One of my favourite songs on this album is Tropical Fish, and I wonder if it is referring to the fish in one of Hull’s biggest parks! Nevertheless, this track has a more upbeat tempo than the previous songs, and has a real bluegrass sound. I love it because it has one of the most funny lines on the album, describing the need to escape ‘ I open the window and start to climb the fire escape’, and is all about wanting to go home. I love the way that The Wave Pictures make light of situations in their songs. Their humour is very dry, and is wonderfully juxtaposed with bleak desperation. Another interesting addition to this album is the Acapella spoken word track entitled Flow My Tears, The Musician Said which captures the band’s poetic proclivities and draws our attention yet again to their ability to blend lyricism with humour; it serves as a reminder that this album was recorded live with a group of friends around a microphone, and has a distinct sense of camaraderie and spirit about it.

Towards the end of the album, A Letter From Hull (Dom’s Song) sees Hull get a mention again with a very bluegrass sound. This song reminds me very much of The Kinks, and indeed, could be lifted straight from the album Muswell Hillbillies. It is very upbeat, perhaps one of the faster-paced songs on this album, and yet has a melancholy undertone at the same time.
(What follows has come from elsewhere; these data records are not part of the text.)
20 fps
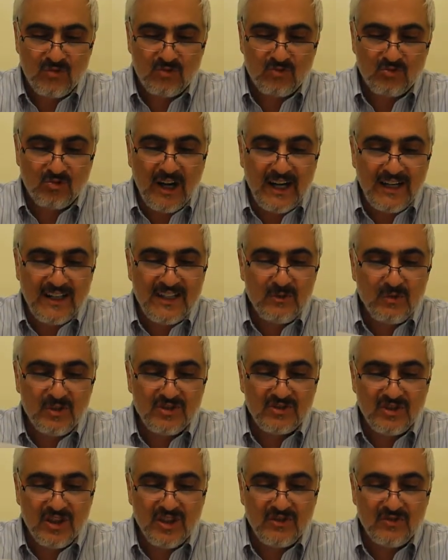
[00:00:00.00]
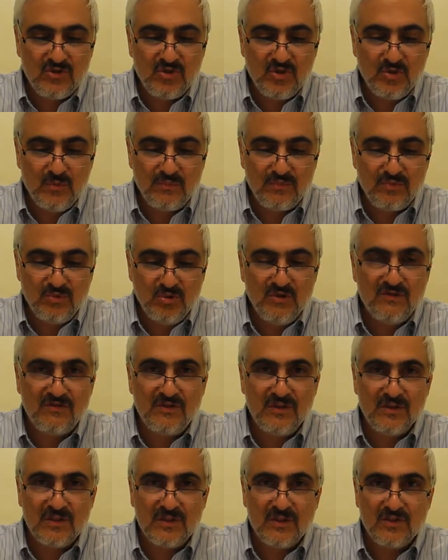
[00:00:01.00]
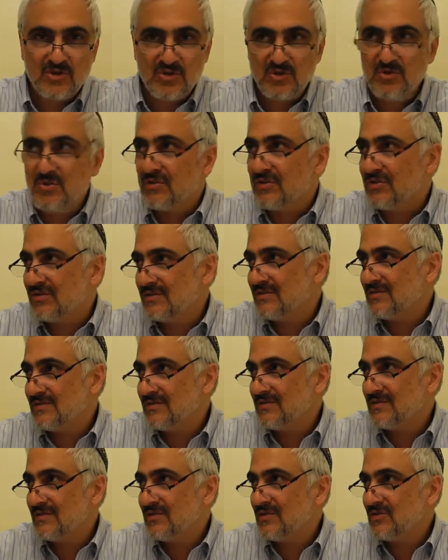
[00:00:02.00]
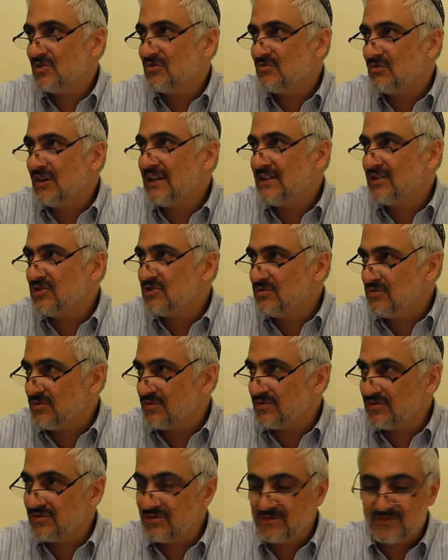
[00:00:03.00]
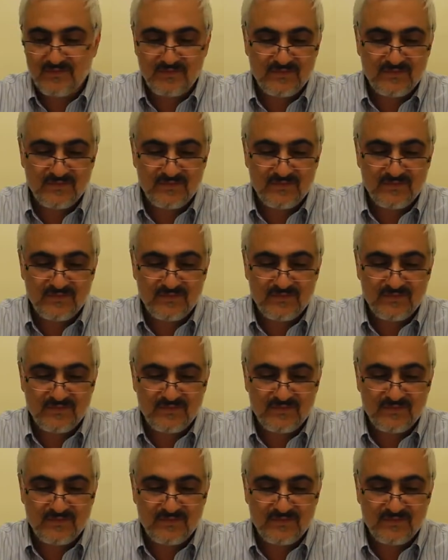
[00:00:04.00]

Writing was done to prove the truth, to write a truth.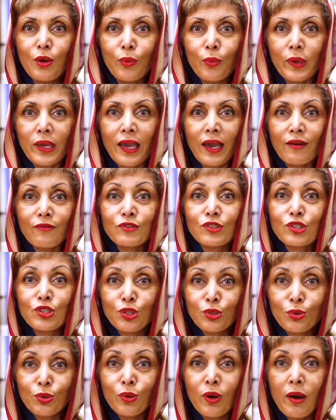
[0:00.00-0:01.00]
We have
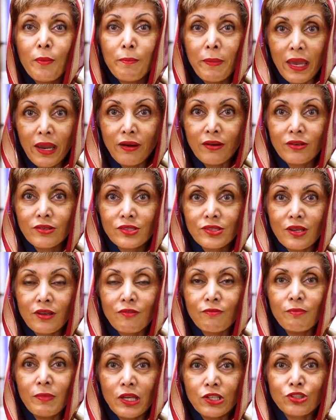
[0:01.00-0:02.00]
two mayors
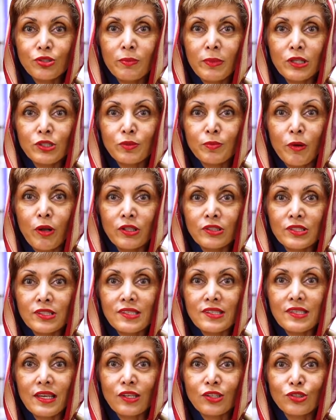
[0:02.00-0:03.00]
of major metropolitan
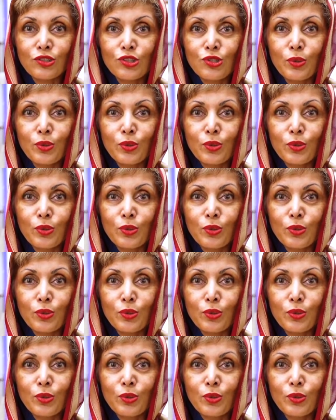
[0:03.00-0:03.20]
centers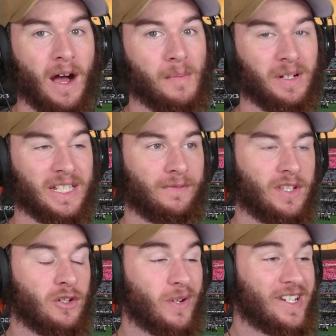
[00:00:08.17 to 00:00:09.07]
I believe
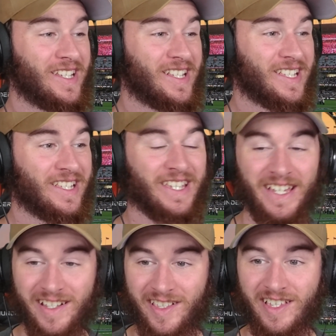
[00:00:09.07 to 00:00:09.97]
the
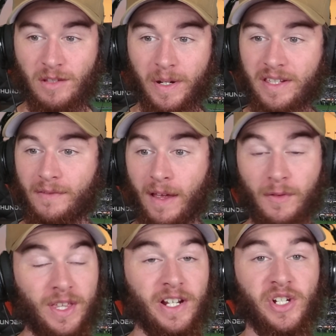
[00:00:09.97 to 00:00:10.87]
26th is when
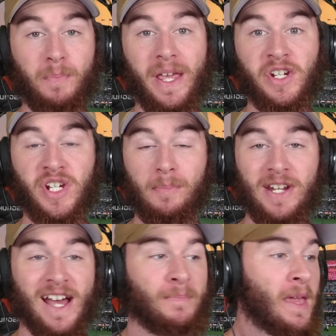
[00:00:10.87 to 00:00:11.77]
everything is being shipped
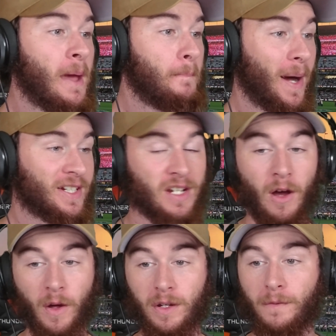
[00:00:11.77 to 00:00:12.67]
out, but
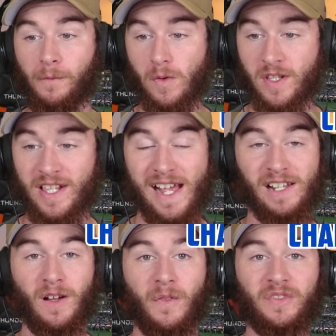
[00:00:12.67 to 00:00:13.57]
on for
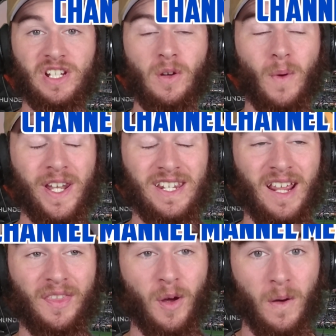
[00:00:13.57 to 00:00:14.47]
sale on the
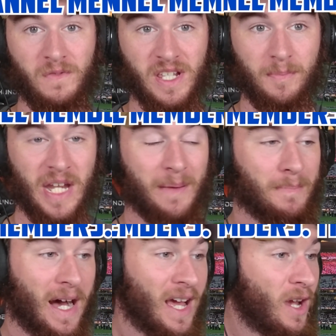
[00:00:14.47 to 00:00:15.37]
20th of
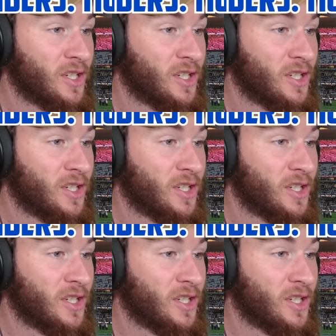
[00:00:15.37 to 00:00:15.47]
September.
It is charming, descriptive and brimming with anecdotes of a hard year spent away from home but is sung in a cheery way, as if deliberately written with the sole purpose of cheering someone up, such is the repetition of the line ‘I know you, your sense of humour will get you through’. It is short and sweet with a simple message.

The last few songs on this LP are perhaps among the best, and indeed the final song has a happy and playful sound, as if closing the lid on the time spent away from home. David in a field of pumpkins is an imaginary song of escapism and looks forward to the future. It is rich in melody, and contains all the warmth of summer and is the perfect way to end the album, looking towards the next season, or next chapter in life. A Season In Hull seems to capture all seasons. There are cold, bleak sounding tunes and uplifting heart warming tales, and all in all is a fabulously poetic and insightful album. I would highly recommend a listen. It surely sits well and proudly with the impressive collection of albums that this wonderful band have produced to date.